=== PROMPT ===
Copy the records below exactly, but leave out any picture they contain.

=== THE RECORDS ===

########################################

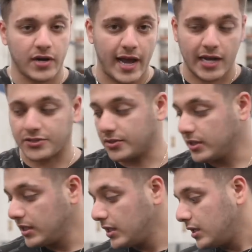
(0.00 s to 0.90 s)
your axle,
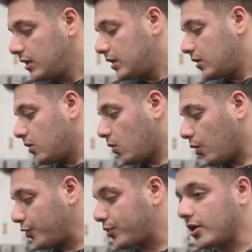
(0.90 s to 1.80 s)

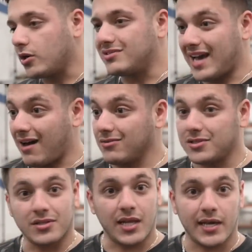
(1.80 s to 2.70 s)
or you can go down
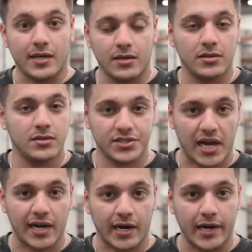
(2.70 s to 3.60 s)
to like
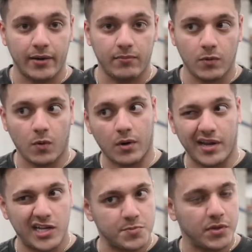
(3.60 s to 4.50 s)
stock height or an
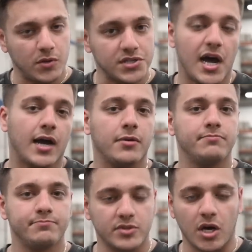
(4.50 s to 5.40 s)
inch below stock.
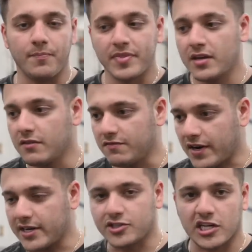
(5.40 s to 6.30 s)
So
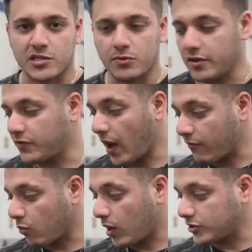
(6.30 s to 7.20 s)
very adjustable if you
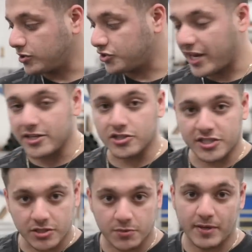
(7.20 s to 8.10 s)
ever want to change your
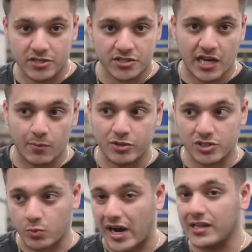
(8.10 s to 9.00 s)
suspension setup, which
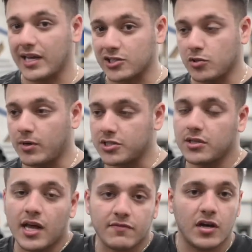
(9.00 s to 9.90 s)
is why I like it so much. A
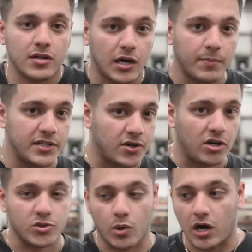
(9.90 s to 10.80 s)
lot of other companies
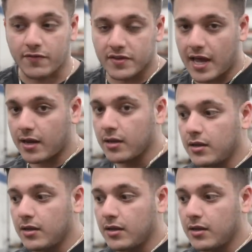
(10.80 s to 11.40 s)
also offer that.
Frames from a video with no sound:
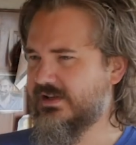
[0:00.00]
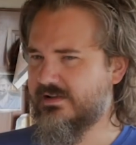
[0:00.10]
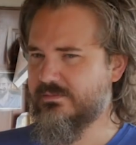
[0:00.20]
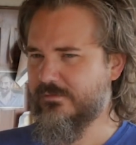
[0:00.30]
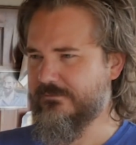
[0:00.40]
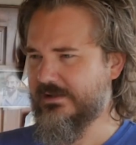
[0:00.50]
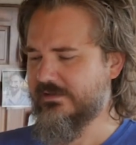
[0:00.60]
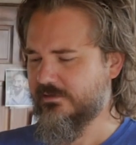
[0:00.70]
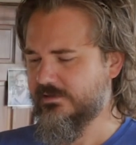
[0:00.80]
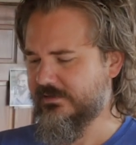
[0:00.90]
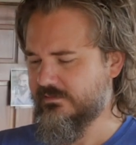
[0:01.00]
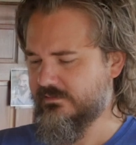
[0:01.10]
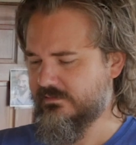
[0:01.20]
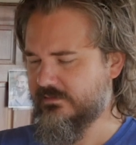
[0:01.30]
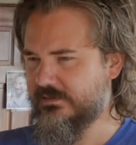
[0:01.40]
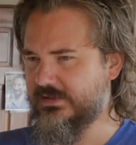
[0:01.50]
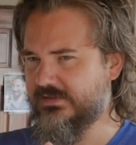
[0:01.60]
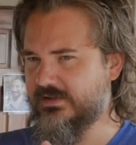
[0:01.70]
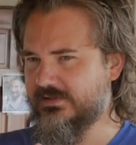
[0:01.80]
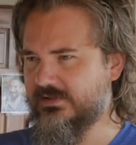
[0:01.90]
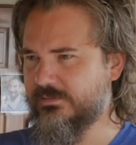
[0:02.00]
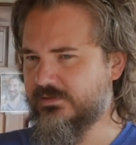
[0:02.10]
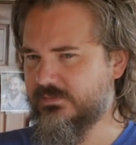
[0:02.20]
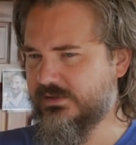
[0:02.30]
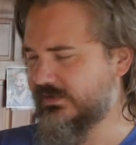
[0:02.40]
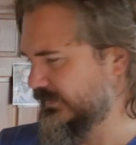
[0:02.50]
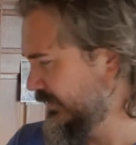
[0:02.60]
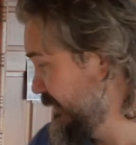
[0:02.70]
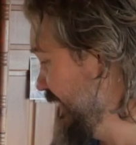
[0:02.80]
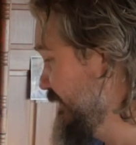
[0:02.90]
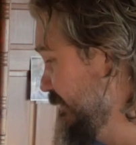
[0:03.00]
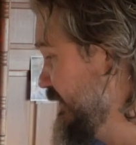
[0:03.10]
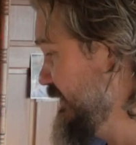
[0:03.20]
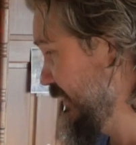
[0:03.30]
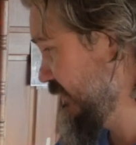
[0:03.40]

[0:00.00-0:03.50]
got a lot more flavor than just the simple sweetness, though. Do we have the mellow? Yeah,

########################################

=== ANSWER SPACE ===
(0.00 s to 0.90 s)
your axle,
(0.90 s to 1.80 s)

(1.80 s to 2.70 s)
or you can go down
(2.70 s to 3.60 s)
to like
(3.60 s to 4.50 s)
stock height or an
(4.50 s to 5.40 s)
inch below stock.
(5.40 s to 6.30 s)
So
(6.30 s to 7.20 s)
very adjustable if you
(7.20 s to 8.10 s)
ever want to change your
(8.10 s to 9.00 s)
suspension setup, which
(9.00 s to 9.90 s)
is why I like it so much. A
(9.90 s to 10.80 s)
lot of other companies
(10.80 s to 11.40 s)
also offer that.
Frames from a video with no sound:
[0:00.00]
[0:00.10]
[0:00.20]
[0:00.30]
[0:00.40]
[0:00.50]
[0:00.60]
[0:00.70]
[0:00.80]
[0:00.90]
[0:01.00]
[0:01.10]
[0:01.20]
[0:01.30]
[0:01.40]
[0:01.50]
[0:01.60]
[0:01.70]
[0:01.80]
[0:01.90]
[0:02.00]
[0:02.10]
[0:02.20]
[0:02.30]
[0:02.40]
[0:02.50]
[0:02.60]
[0:02.70]
[0:02.80]
[0:02.90]
[0:03.00]
[0:03.10]
[0:03.20]
[0:03.30]
[0:03.40]

[0:00.00-0:03.50]
got a lot more flavor than just the simple sweetness, though. Do we have the mellow? Yeah,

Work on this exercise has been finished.